A essa altura a singela cartinha, com adornos patrióticos, já evaporou do “story” da rapaziada. Sumiu do Instagram, mas ficará na memória como uma omissão histórica de personalidades que poderiam contribuir para esse momento triste do país. Nem um genérico reforço sobre a campanha de vacinação foi mencionado. Nada de viva o SUS. Um não-manifesto de um grupo que se diz coeso, porém se revelou anestesiado dos problemas de saúde pública.

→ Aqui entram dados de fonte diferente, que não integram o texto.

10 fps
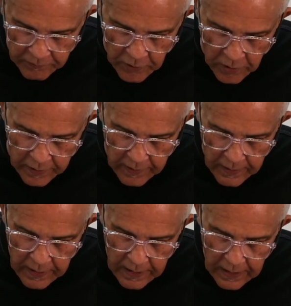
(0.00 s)
God
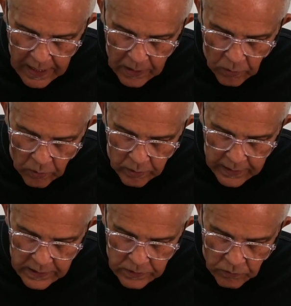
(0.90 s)
and all
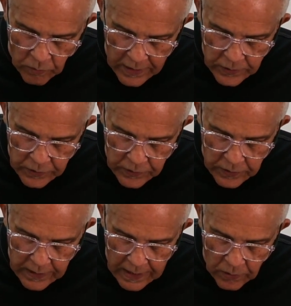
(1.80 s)
his
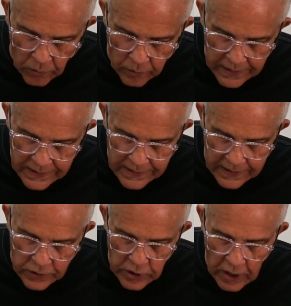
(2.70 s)
righteousness, and all these
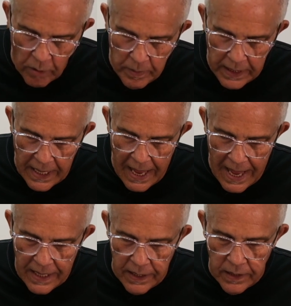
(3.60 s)
things shall be
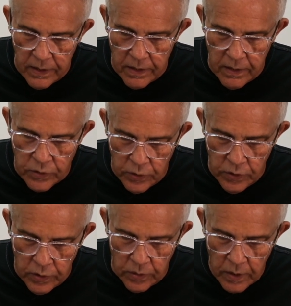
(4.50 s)
added to
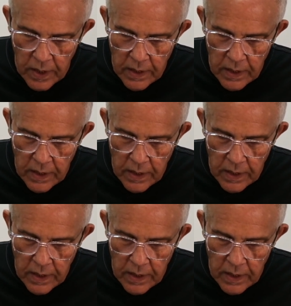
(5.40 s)
you.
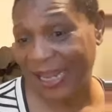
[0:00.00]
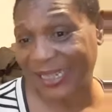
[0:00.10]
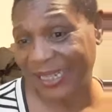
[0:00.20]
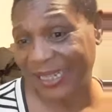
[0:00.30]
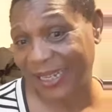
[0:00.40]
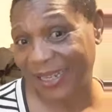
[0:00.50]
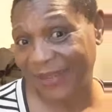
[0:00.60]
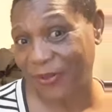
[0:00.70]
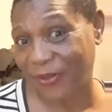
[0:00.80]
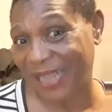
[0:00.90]
today,
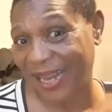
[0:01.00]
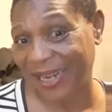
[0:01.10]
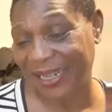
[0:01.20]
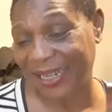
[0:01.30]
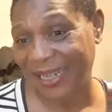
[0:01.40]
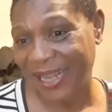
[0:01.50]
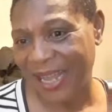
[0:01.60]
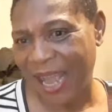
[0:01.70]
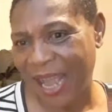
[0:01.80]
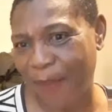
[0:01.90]
first Saturday,
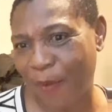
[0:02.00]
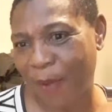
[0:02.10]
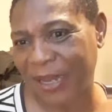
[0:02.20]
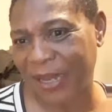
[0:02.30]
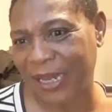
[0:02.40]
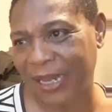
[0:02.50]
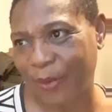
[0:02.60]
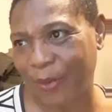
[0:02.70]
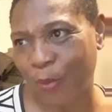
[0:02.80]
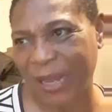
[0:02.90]
I want
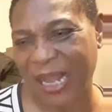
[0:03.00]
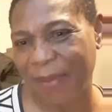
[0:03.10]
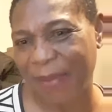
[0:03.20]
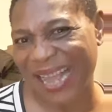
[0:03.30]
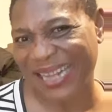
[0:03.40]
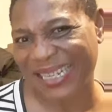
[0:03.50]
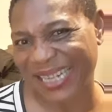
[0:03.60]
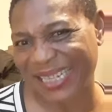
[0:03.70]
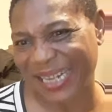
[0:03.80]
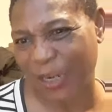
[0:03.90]
we'll make ask
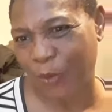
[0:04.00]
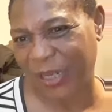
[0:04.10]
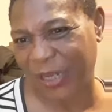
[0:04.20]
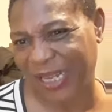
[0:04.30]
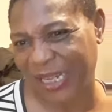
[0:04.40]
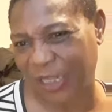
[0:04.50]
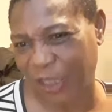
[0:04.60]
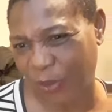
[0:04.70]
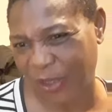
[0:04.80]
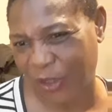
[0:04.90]
Kasada Kitchen
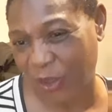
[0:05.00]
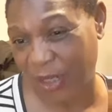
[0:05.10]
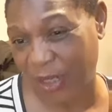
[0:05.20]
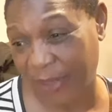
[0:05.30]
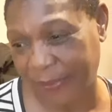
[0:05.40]
question day.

“Quando nasce um brasileiro, nasce um torcedor”, diz a nota oficial. E quando morre quase meio milhão desses mesmos possíveis fãs da Seleção Brasileira? É só uma dúvida de quem leva em conta a influência de vocês para milhões de jovens que amam futebol e querem ficar vivos, apesar das autoridades crentes nas receitas do charlatanismo e na imunidade de rebanho.

A singela cartinha se revelou tão alienada quanto uma missiva que a dona Lúcia remeteu ao Felipão e ao Parreira depois do 7x1 da Copa de 2014. Quase plágio, em matéria de desligamento do mundo real. Até a crítica do grupo à Conmebol pareceu um cordial puxão de orelha de uma vovó nos seus netinhos.

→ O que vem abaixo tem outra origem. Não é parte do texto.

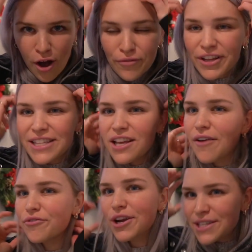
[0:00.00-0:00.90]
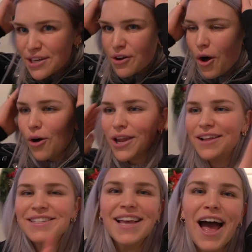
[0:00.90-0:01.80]
Hopefully it's not freezing cold
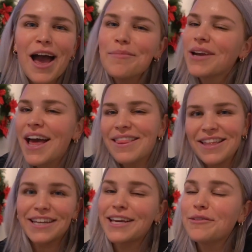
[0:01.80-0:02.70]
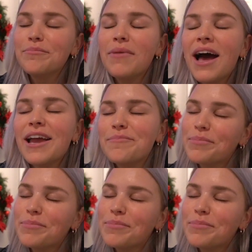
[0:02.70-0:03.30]
outside, but I think it might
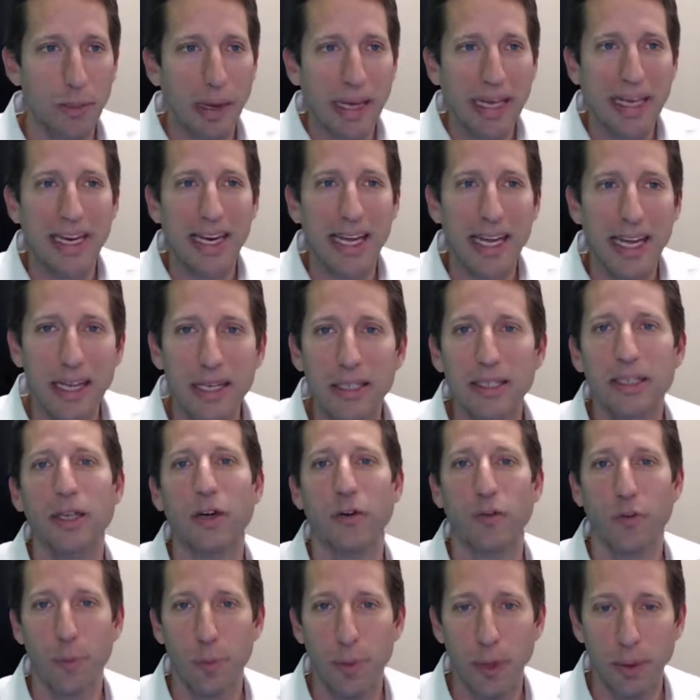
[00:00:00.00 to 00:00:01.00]
make it
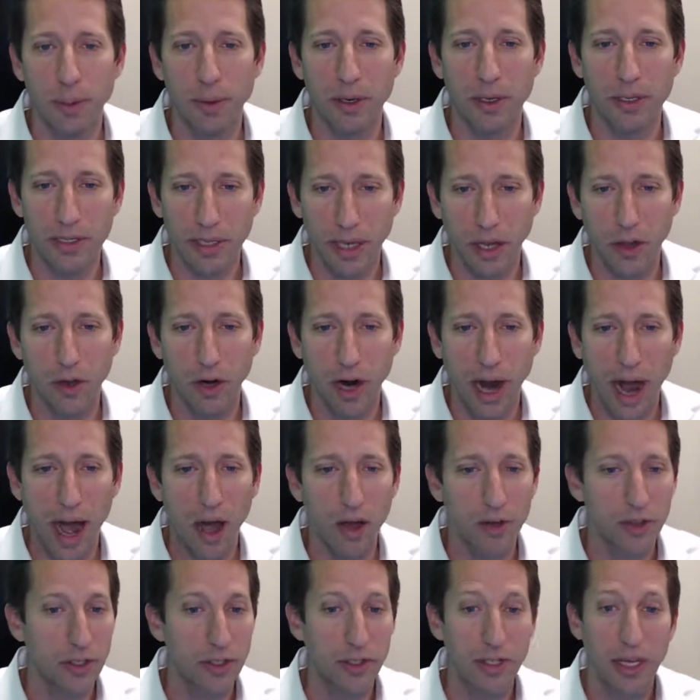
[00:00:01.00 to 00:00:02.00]
easier for people to sell their
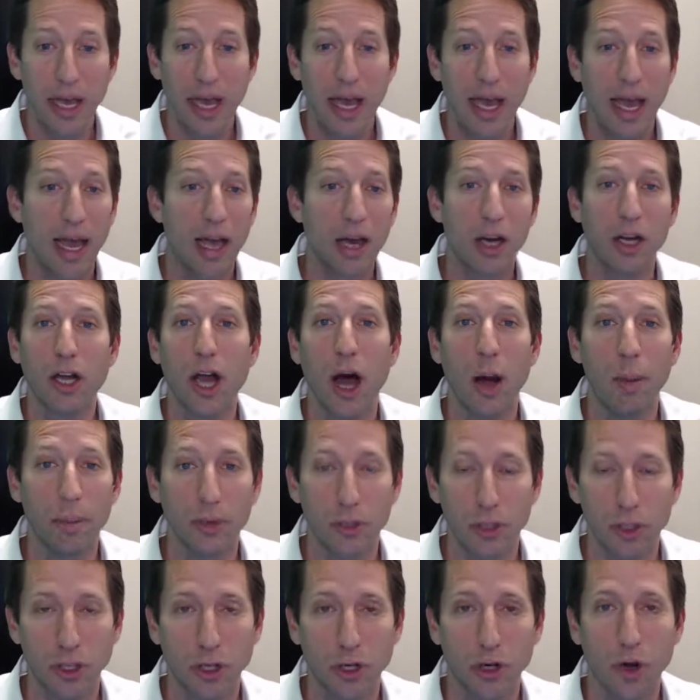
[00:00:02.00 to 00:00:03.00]
houses and
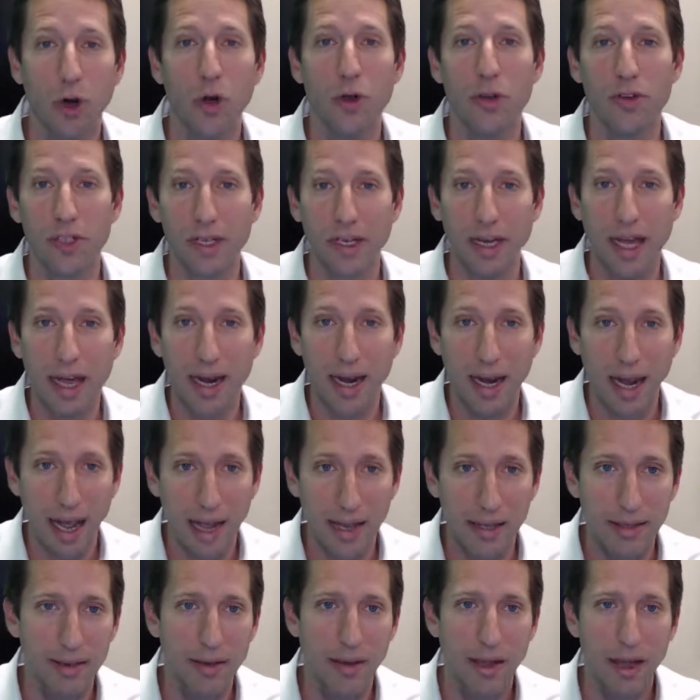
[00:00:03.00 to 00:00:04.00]
accomplish their goals
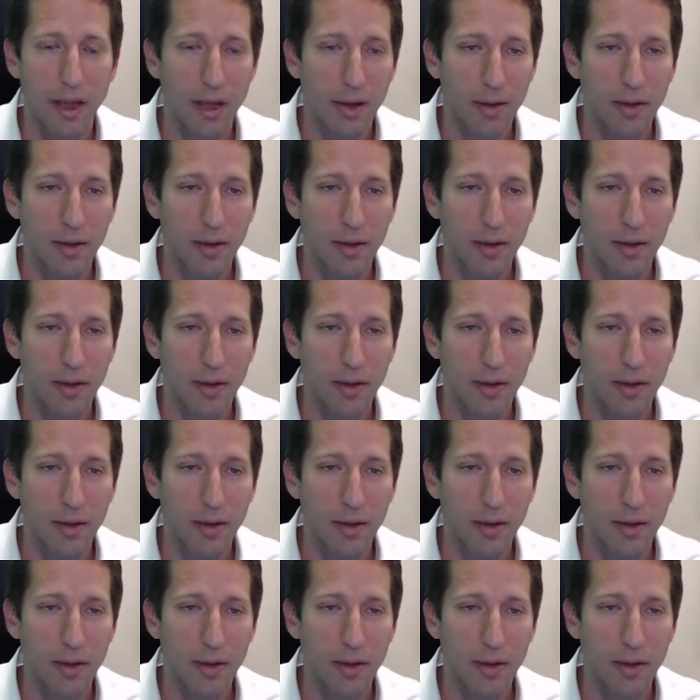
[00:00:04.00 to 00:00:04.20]
and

Nesse trecho, porém, prevaleceu o puro creme da vaidade: “Nos manifestamos, também, para evitar que mais notícias falsas envolvendo nossos nomes circulem à revelia dos fatos verdadeiros”. Que notícias? No país em que o próprio presidente da República espalha fake news como se fabrica pílulas de cloroquina, não há cabimento especular sobre o medo de fofocas futebolísticas.

Fiquei pistola, confesso. Esse zelo com a imagem do grupo, no entanto, me pareceu mais para a tragicomédia narcisista. Ao ponto de me lembrar do Coalhada, o craque (injustiçado) do elenco do cearense Chico Anysio. Conhecido também como Otávio Arlindo Antunes do Nascimento, o personagem diria: “Mas hein, mas hein? Que o Coalhada é isso, que o Coalhada é aquilo”. Quem lembra da figura?

*O texto reflete, exclusivamente, a opinião do autor.